Java garbage collection logging with the ELK Stack and Logz.io

By: Daniel Berman

Java programs running on JVM create objects on the heap. At some stage, these objects are no longer used and can pile up as “garbage” needlessly taking up memory. Replacing the manual process of explicitly allocating and freeing memory, the Java Garbage Collection process was designed to take care of this problem automatically.

Put simply, Java Garbage Collection is a process for optimizing memory usage by looking at heap memory, identifying which objects are being used (aka referenced objects) and which aren’t (aka unreferenced objects), and removing the unused objects. Removing these unused objects results in freeing up memory for smoother execution of programs.

Enabling Java garbage collection logging

To use Java Garbage Collection logs, we need to first enable them by passing some arguments when running JVM. By default, the Java Garbage Collection log is written to stdout and should output a line for every collection performed, but we can also output to file.

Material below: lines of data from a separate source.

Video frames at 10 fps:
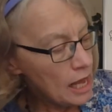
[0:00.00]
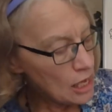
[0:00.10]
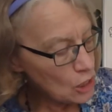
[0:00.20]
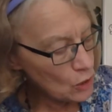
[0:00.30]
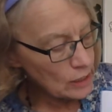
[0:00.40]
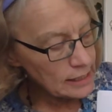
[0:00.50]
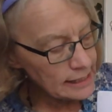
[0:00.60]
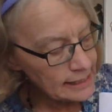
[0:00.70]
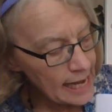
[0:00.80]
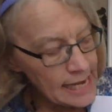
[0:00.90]
you can
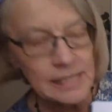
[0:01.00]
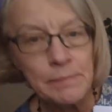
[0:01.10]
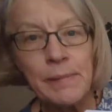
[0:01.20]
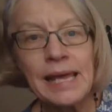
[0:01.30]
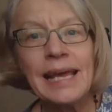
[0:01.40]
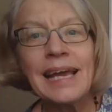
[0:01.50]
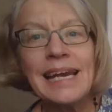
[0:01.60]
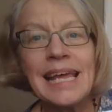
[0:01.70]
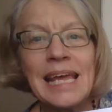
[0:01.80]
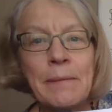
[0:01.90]
send me an
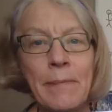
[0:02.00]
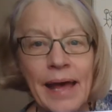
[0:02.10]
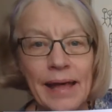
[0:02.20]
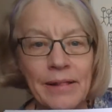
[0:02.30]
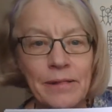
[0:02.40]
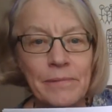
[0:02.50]
email.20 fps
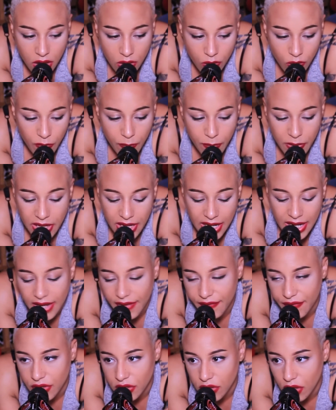we've been
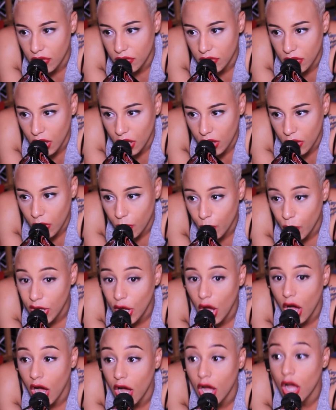here for so long. We
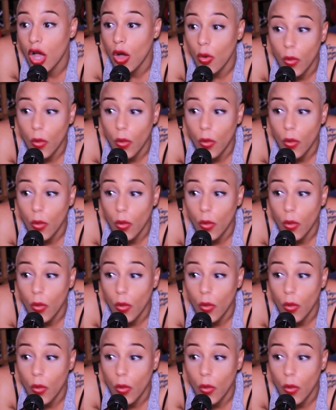areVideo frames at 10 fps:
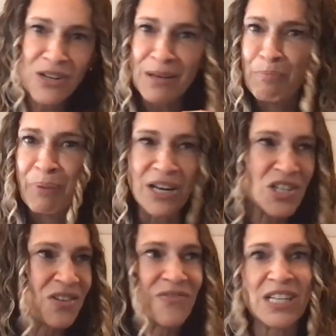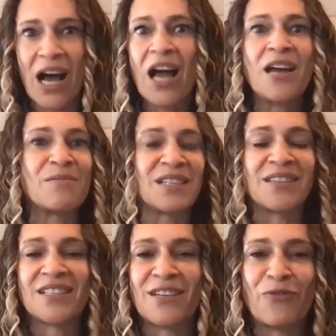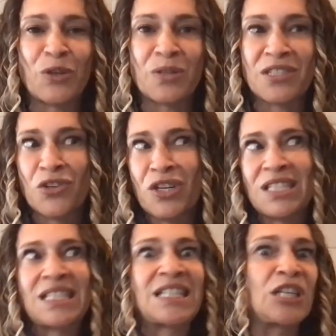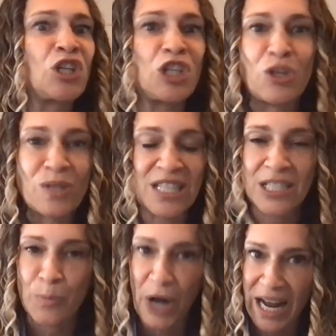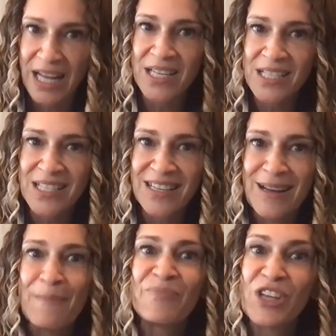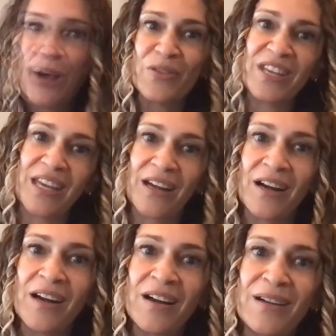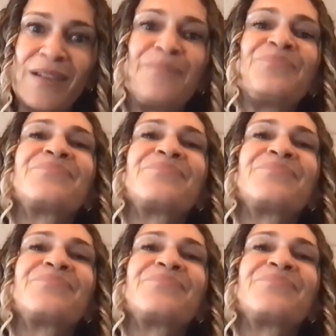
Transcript: but here's a bunch of time that this influencer still use this brand throughout the year,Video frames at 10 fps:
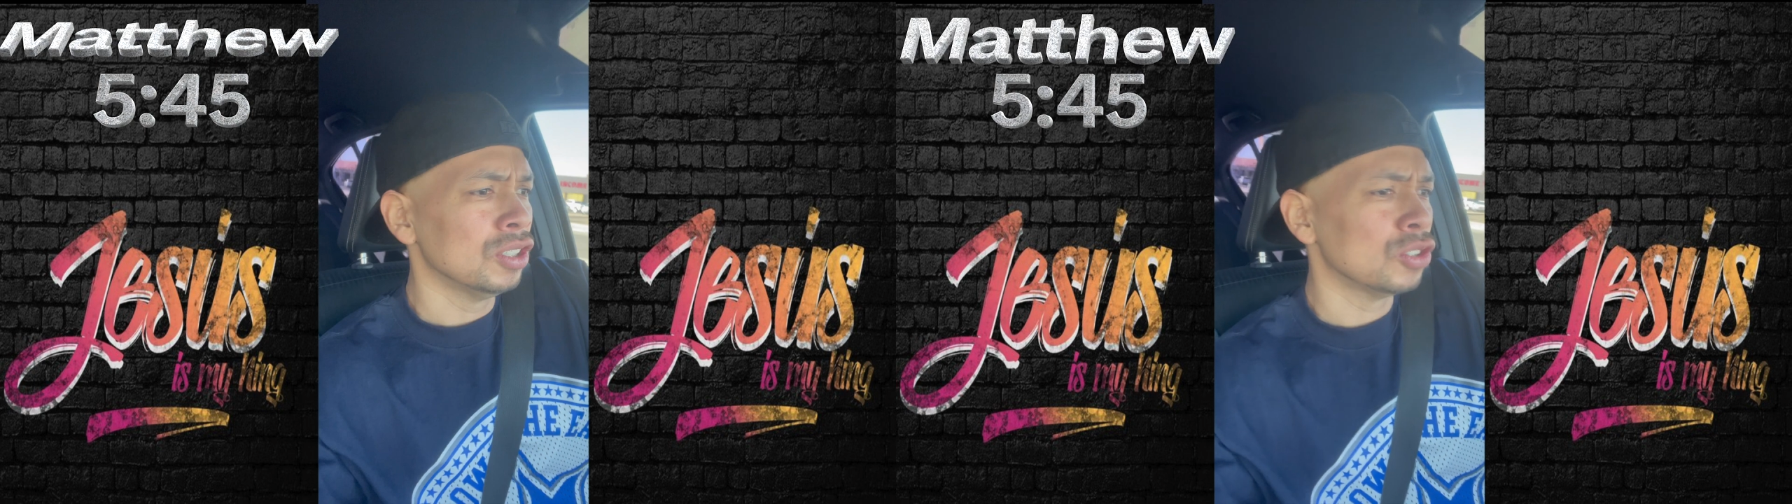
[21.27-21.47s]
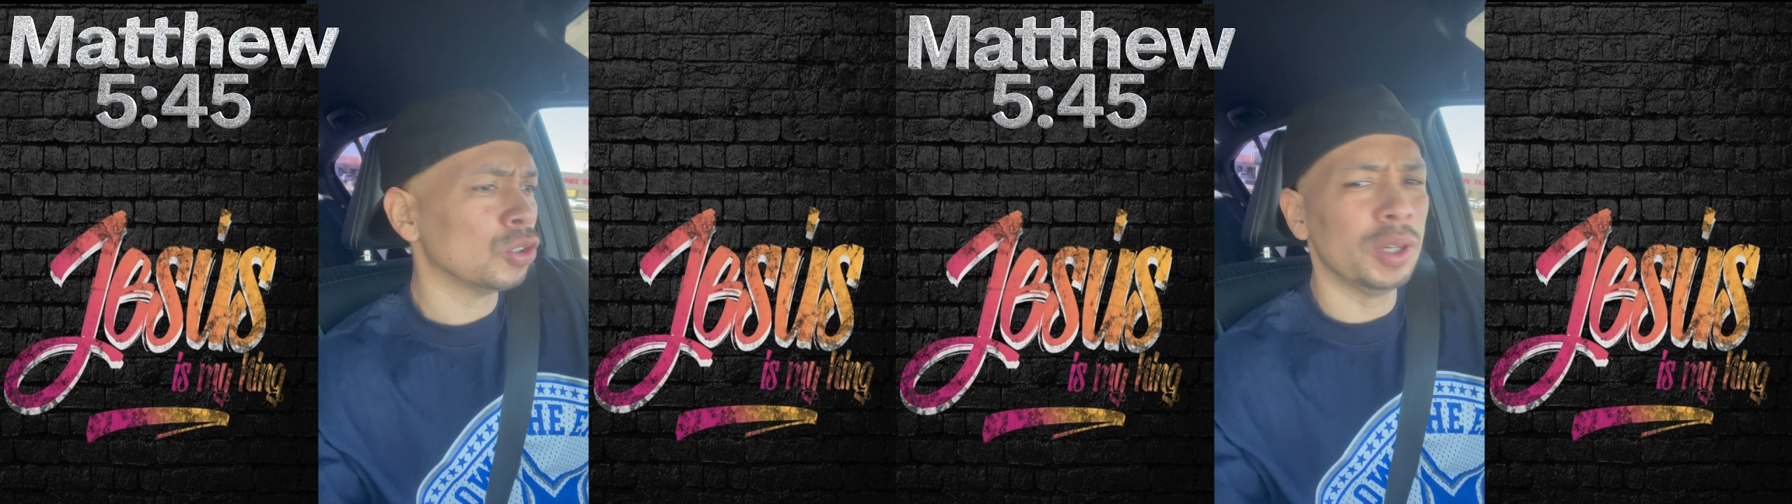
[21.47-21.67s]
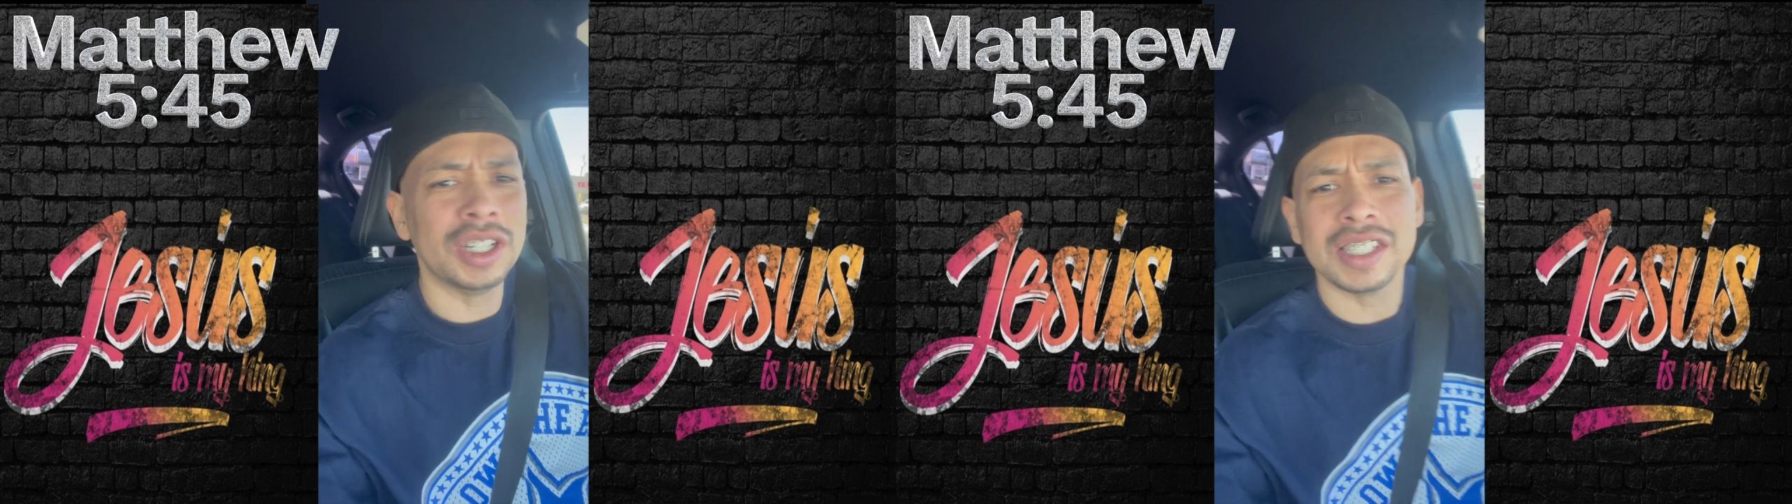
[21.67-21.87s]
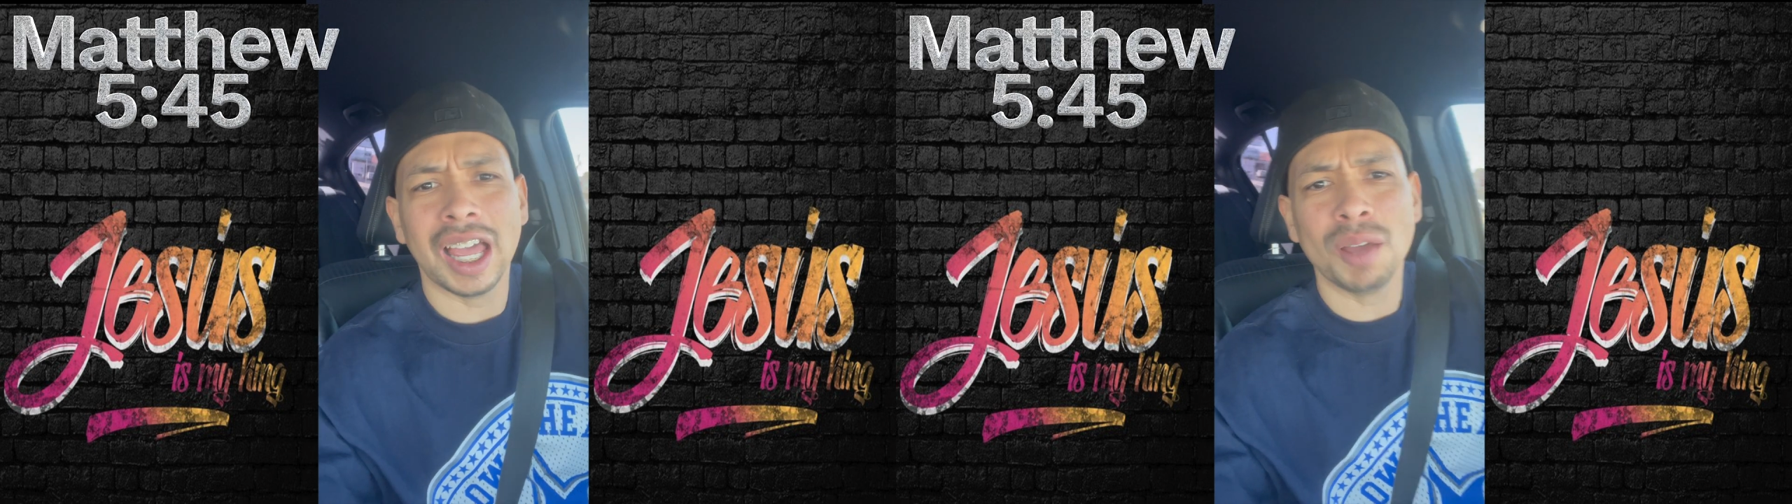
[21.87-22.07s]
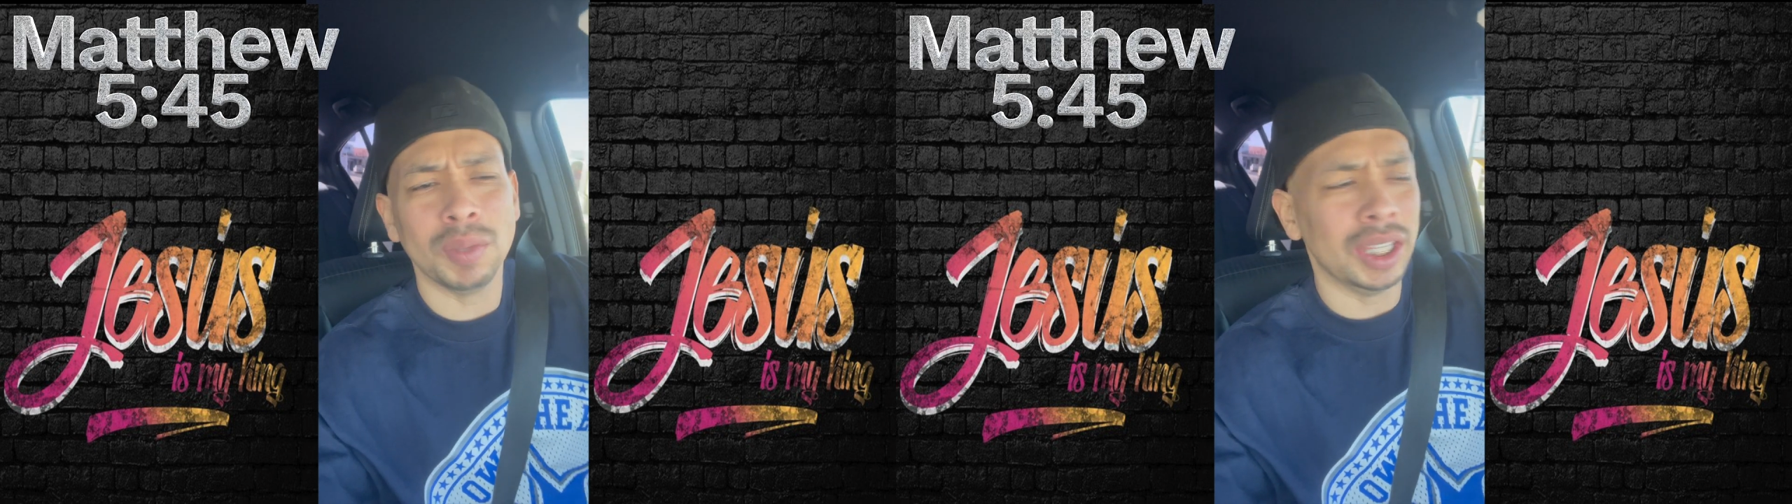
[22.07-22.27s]
So what does
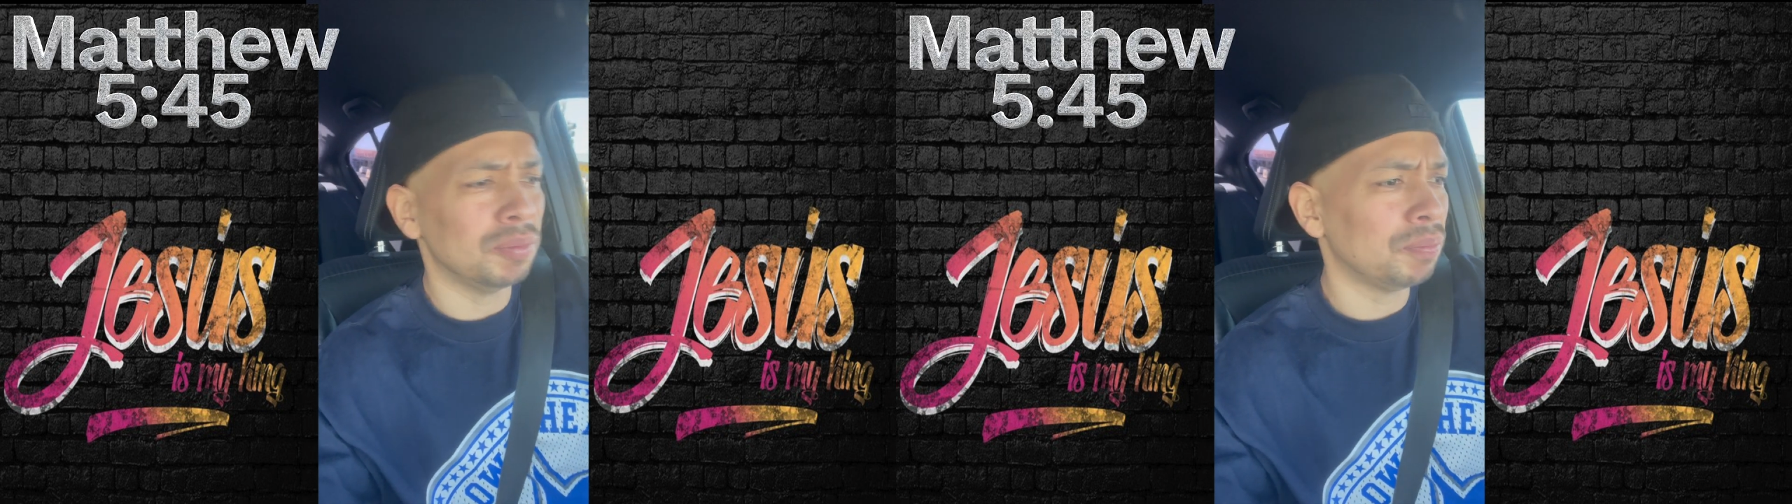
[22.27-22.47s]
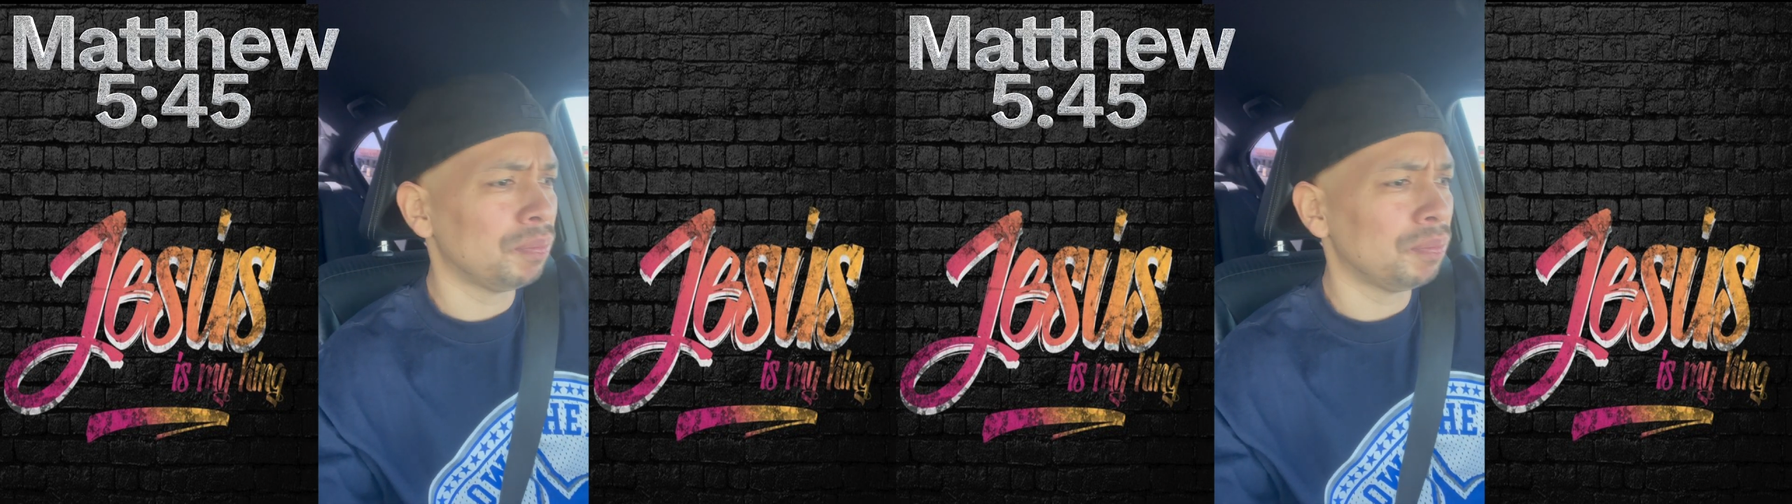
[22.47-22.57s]
that mean?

There are many JVM options related to Garbage Collection logs, but at a minimum, these are the parameters you will want to start out with:

-XX:+PrintGCDetails -XX:+PrintGCDateStamps -Xloggc:/opt/app/gc.log

-XX:+PrintGCDetails – for enabling detailed logging verbosity
-XX:+PrintGCDateStamps – for adding date and time timestamps
–Xloggc:<file-path> – to log to file

Understanding a Java garbage collection log

A typical Garbage Collection log will contain detailed information on memory allocation for the three different heap “generations” — young generation, old generation and permanent generation (to understand the JVM memory model, I recommend reading this informative article).

Below is an example, followed by a brief explanation of the different types of information available for analysis but it’s important to understand that Java Garbage Collection logs come in many different flavors and tastes and the format of your logs will depend on the JVM version you’re using.

2019-03-05T15:33:45.314+0000: 7311.455: [GC (Allocation Failure) 
2019-03-05T15:33:45.314+0000: 7311.455: [ParNew: 68303K->118K(76672K), 
0.0097455 secs] 165753K->97571K(1040064K), 0.0101806 secs] 
[Times: user=0.01 sys=0.00, real=0.01 secs]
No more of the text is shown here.